Someone, I think it was Christy Muncie, got an advance copy of the record ’cause she worked at the radio station. She seemed to be everywhere in those few weeks before the record came out, playing that cassette over and over. It’s hard to remember exactly when I first heard it. I recall specifically being at a party at the Satan Sister’s house and Christie put it on the boom box. I wanted to hate it. I know others among us did too, but as that music spooled out into the summer night I couldn’t deny that it was something really special. In many ways it was like the perfect version of the music that our generation had been trying to make. I can’t say what others felt, but for me, Nevermind marks the first, and perhaps the only, time in my life where I heard music take a great leap forward into something new, different, that transcended every expectation–for the audience and the artist, I imagine. It became the soundtrack to our lives those few weeks before the rest of the world claimed the album and the band and took them away from us.

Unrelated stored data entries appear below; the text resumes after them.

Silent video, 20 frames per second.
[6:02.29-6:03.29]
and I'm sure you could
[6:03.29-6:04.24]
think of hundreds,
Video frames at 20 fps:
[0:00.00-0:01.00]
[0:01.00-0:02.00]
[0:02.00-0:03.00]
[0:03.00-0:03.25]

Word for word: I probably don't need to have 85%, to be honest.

And don’t get me wrong, I’m not bitter that the rest of the world got to experience Nirvana and that record. At least, not entirely. There was a sense of pride, that they were a part of my extended family and they had done something amazing. On some level I was excited. My life and the lives of a lot of us in Morgantown started to change that summer. We were fringe dwellers for most of my high school and early college years, hated by the popular kids, feared by parents and misunderstood by the town in general. We were “Dry Housers,” a derogatory name taken from the name of the by-then-defunct all-ages club attached to the bigger bar. Post-Nevermind, we went from being harassed by the frat boys to getting paid to play their parties. It wasn’t a bad deal. And we had Nirvana to thank for it. They made us cool.

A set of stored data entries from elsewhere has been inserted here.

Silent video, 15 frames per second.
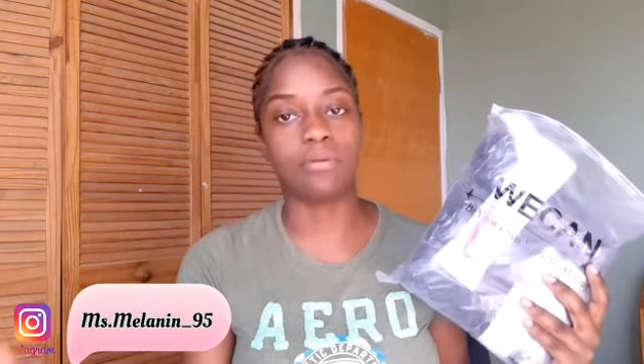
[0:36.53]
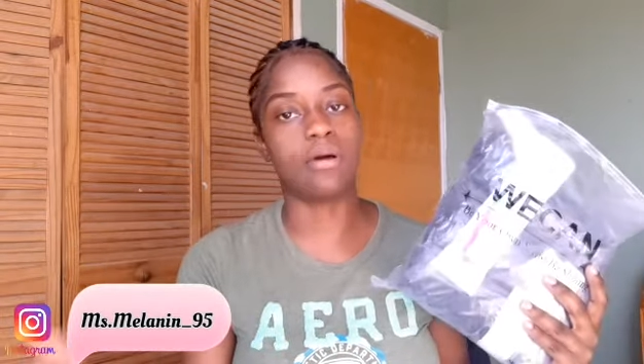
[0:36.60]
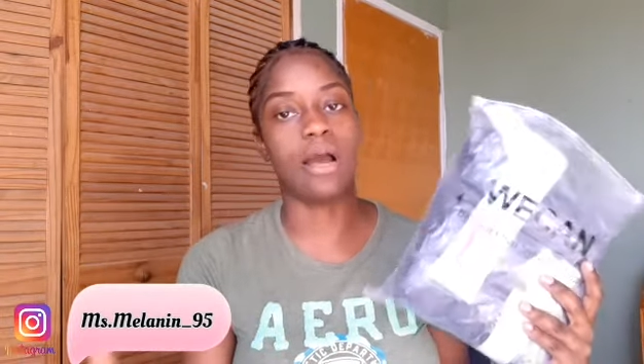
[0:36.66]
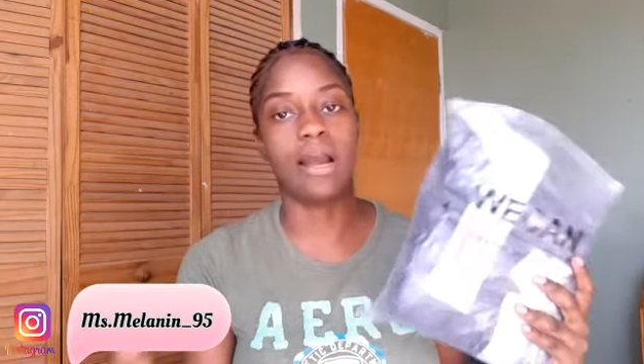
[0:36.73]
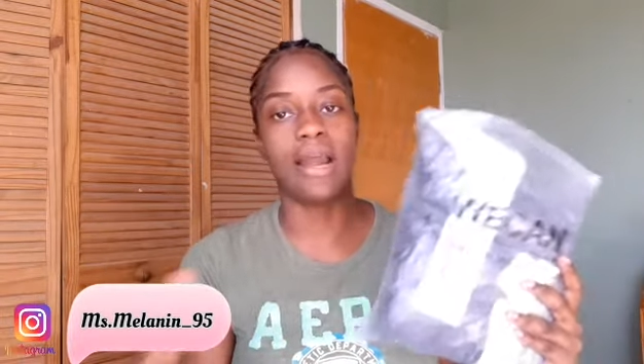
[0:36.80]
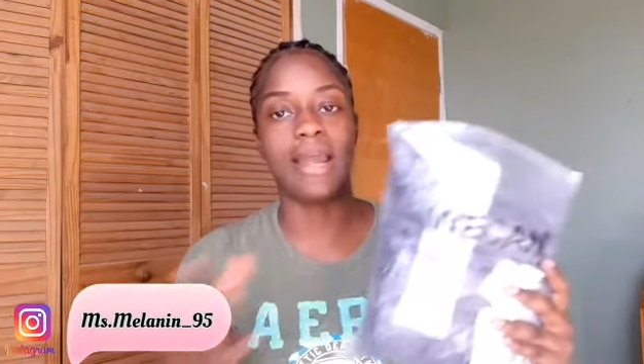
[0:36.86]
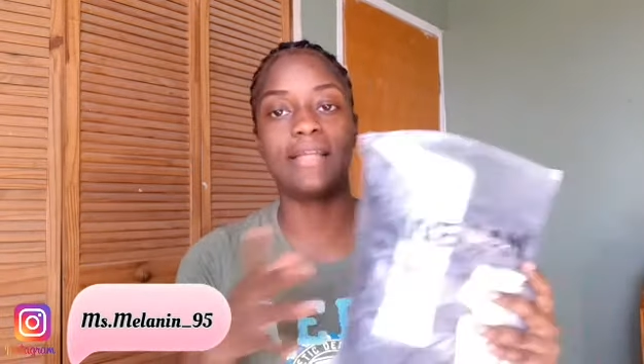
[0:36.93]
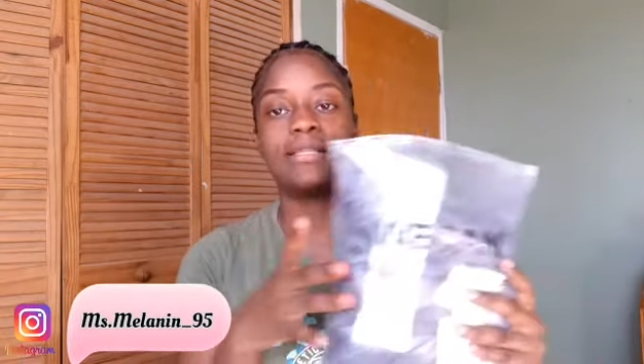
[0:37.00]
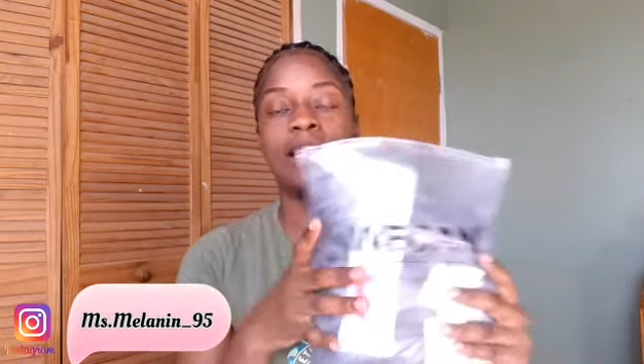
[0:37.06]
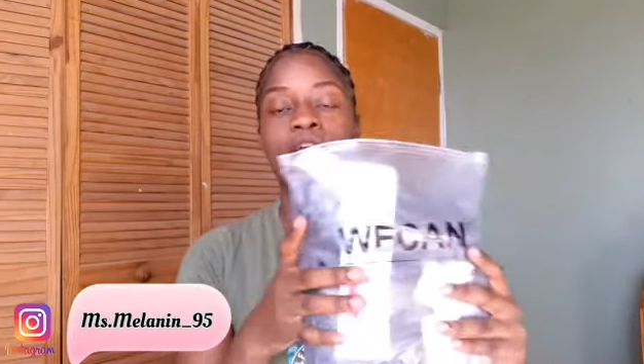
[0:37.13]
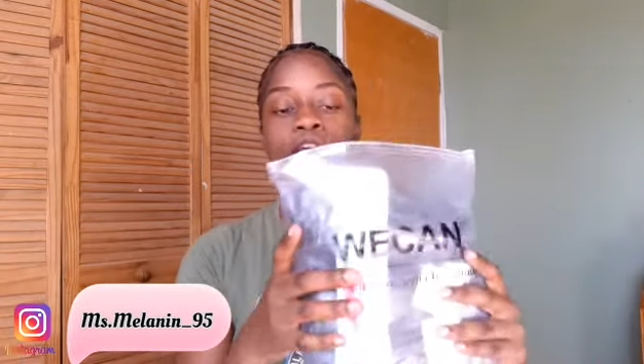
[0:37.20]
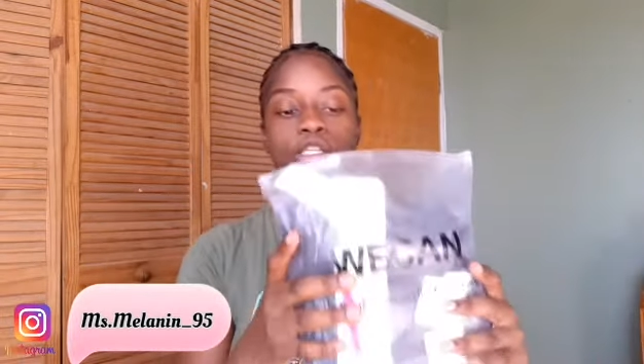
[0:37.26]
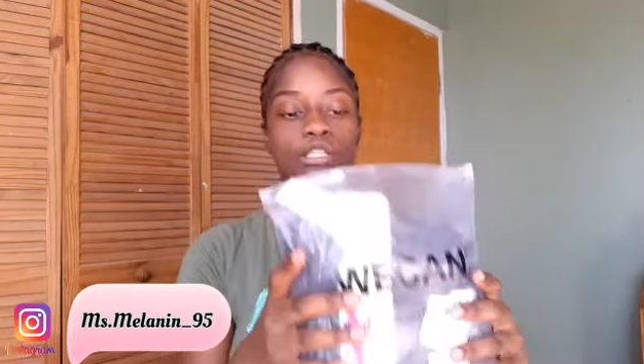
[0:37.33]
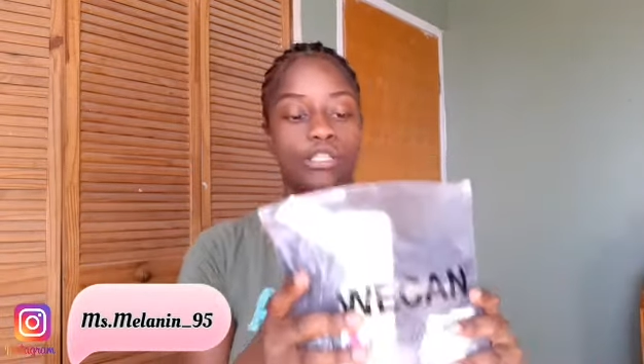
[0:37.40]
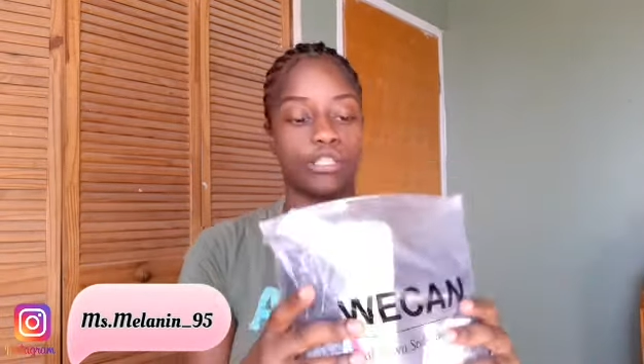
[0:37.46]
Alright,
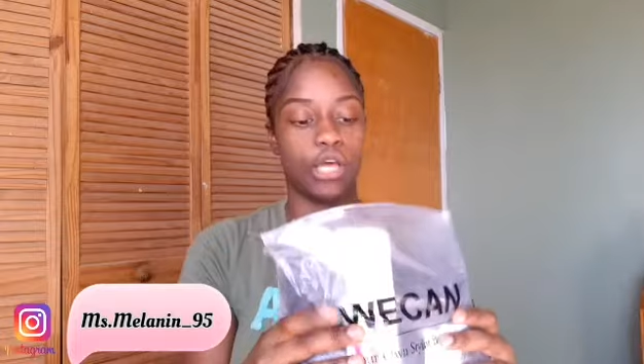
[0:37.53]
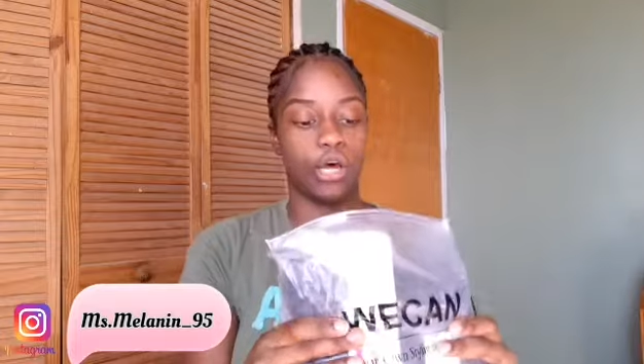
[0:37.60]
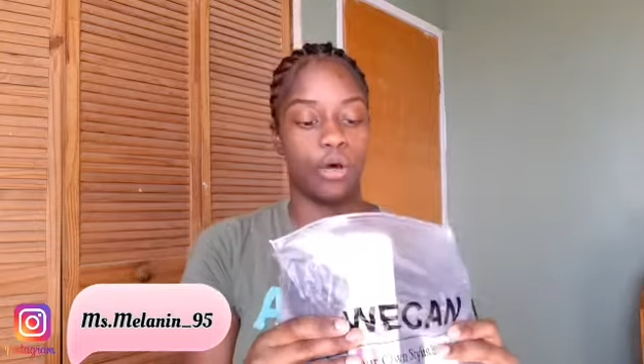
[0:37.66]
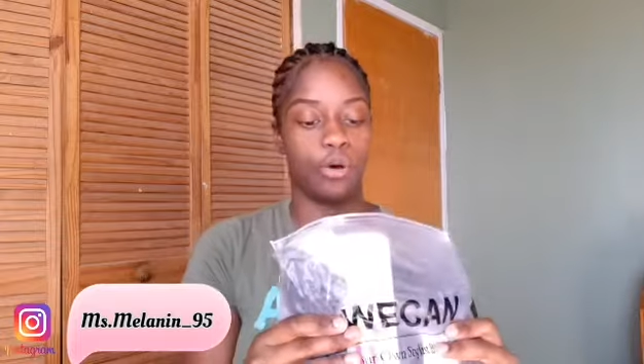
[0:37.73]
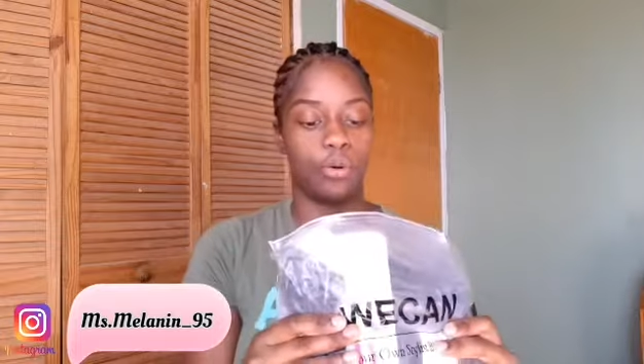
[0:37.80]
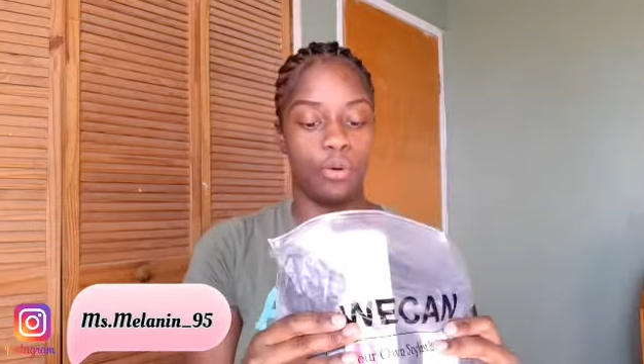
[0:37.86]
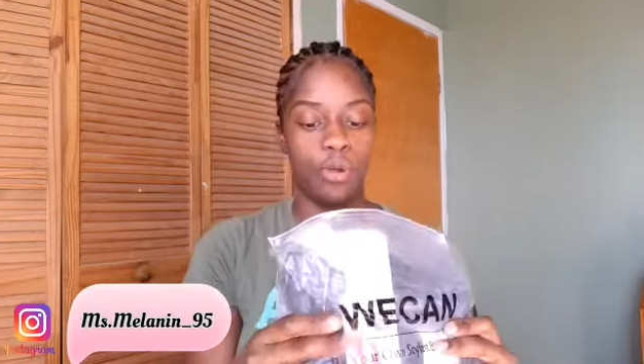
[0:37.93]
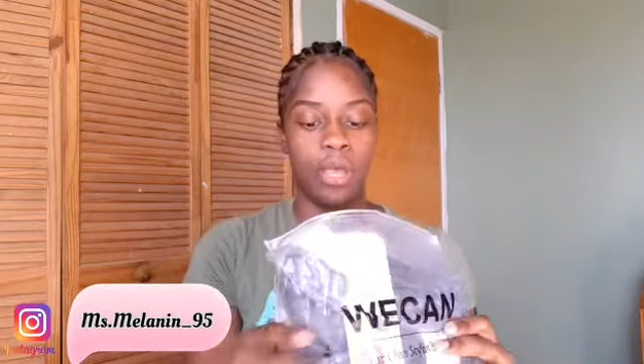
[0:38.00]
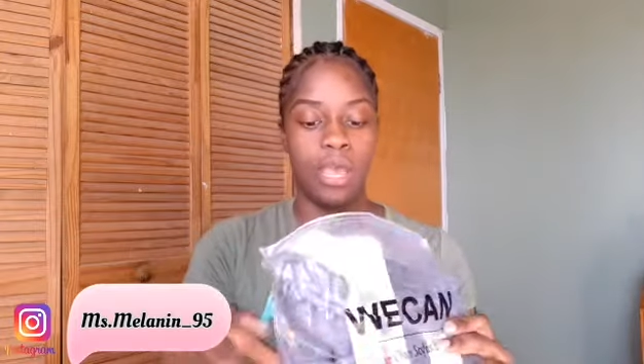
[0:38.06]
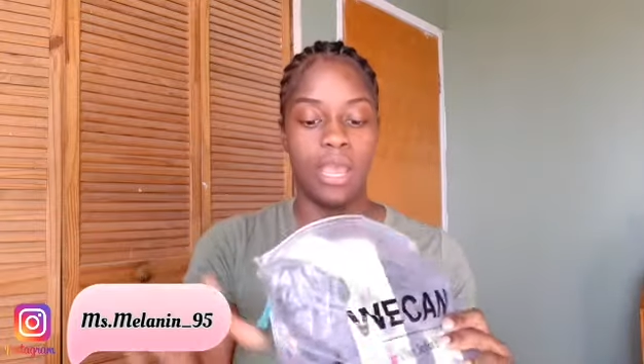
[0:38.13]
so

So now it’s twenty years since Nevermind was released. I find myself melancholic. Not just because I relize I’m twenty years older than I was then and that means that I’m old, but also because of what’s happened to music in those twenty years. It’s hard for me not to think that Nirvana, like Peter Frampton before them, upset a delicate balance in the music industry. At the time, the indie labels and the underground network they were a part of, were a thriving ecosystem that very consciously spurned the “big time.” I desperately wanted to be “big time”, but I understood that that world was playing by its own set of rules and the rules were working. I don’t begrudge Nirvana or anyone else accepting any opportunity placed in front of them. I would have done the same thing and probably not have agonized that much about it, at least not the 19-year-old version of myself. Kurt, Christ and Dave could have never imagined that what happened would have happened. Sometimes that’s just how it is.

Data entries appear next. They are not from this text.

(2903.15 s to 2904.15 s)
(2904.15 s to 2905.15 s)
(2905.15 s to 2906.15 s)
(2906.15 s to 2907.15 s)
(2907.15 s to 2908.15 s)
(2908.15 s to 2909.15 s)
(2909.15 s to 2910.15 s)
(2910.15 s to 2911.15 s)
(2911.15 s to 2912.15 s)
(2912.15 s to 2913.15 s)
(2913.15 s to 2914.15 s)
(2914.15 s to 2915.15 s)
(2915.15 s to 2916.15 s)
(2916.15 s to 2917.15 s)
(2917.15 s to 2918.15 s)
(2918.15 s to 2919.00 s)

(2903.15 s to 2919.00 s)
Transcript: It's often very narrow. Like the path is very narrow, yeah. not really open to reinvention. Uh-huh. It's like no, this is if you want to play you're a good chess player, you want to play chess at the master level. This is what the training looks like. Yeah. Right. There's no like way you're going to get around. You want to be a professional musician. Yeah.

But in the end, Nevermind was the beginning of the end for the music industry, or maybe the last nail in the coffin. I remember being around label folks in New York during the mid-90s post-Nevermind glut where it seemed like any band that was half-way decent could at least have a conversation with a couple A&R people. I watched bands like the Old 97s get signed to huge contracts basically from the stage at Brownies. And I’m not saying they didn’t deserve it. But underneath it all, even then, I could sense the desperation. Grunge would run its course. There had to be The Next Big Thing. And if there wasn’t, the money would run out. There was the thought in some industry circles that maybe The Next Big Thing was alt.country. But it wasn’t. The money ran out in spectacular fashion. The record industry couldn’t (or wouldn’t) see the digital age coming. The Next Next Big Thing didn’t materialize and the whole house of cards collapsed.

This was not, I repeat not, Nirvana’s fault. They did their job. They made an undeniably great record that transcended every expectation and spoke to people on levels that can’t be fully explained. They made art. But in the end, art and commerce cannot exist on the same level. Commerce wants predictable outcomes. Art does not. Art will always fail commerce and commerce will suffer terribly for it while art will continue on. Art knows pain. Commerce seeks comfort.

But none of us knew this in the summer of 1991. That summer we were blessed with the opportunity to watch Nirvana and Nevermind soar in to the summer strata. It was glorious to watch them go.